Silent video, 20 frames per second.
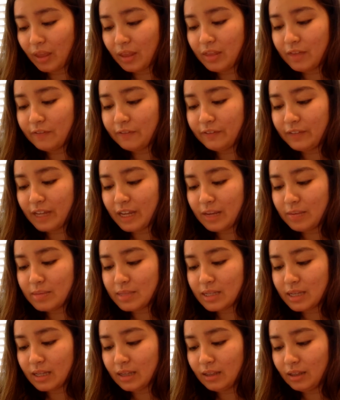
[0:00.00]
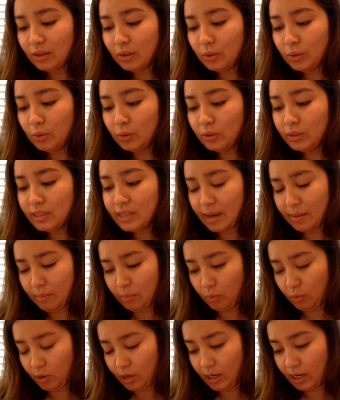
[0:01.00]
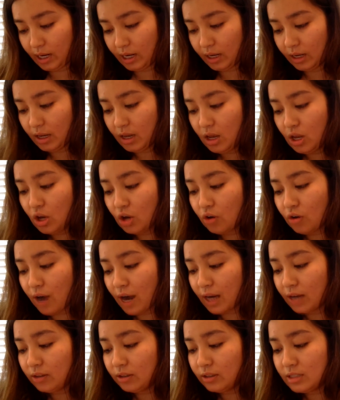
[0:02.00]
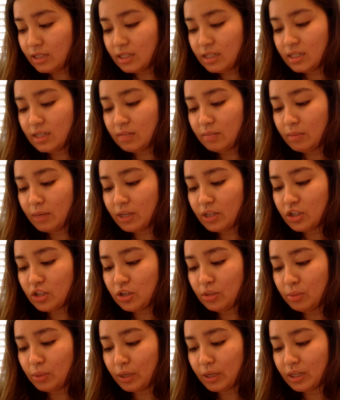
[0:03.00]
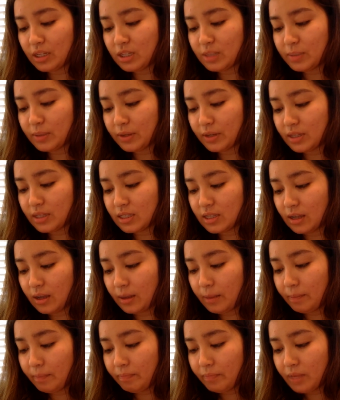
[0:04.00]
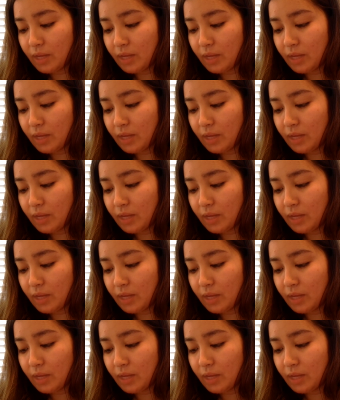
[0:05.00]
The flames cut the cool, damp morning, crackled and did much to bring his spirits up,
==
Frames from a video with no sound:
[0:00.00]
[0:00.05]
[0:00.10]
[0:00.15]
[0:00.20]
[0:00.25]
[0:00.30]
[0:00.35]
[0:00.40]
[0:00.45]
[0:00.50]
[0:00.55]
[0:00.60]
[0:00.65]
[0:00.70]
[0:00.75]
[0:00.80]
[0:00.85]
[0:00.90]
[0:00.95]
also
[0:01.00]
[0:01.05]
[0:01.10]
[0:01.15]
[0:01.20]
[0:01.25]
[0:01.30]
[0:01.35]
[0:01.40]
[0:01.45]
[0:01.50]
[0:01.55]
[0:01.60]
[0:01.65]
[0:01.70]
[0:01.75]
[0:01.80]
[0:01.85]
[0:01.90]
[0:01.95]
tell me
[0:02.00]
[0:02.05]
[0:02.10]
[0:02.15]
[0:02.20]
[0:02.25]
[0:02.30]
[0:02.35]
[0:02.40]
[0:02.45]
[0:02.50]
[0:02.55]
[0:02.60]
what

▸ **TASK DIRECTIONS**
For the listing above, identify each line bearing "video".

▸ **THE COMPLETED TASK**
Silent video, 20 frames per second.
Frames from a video with no sound:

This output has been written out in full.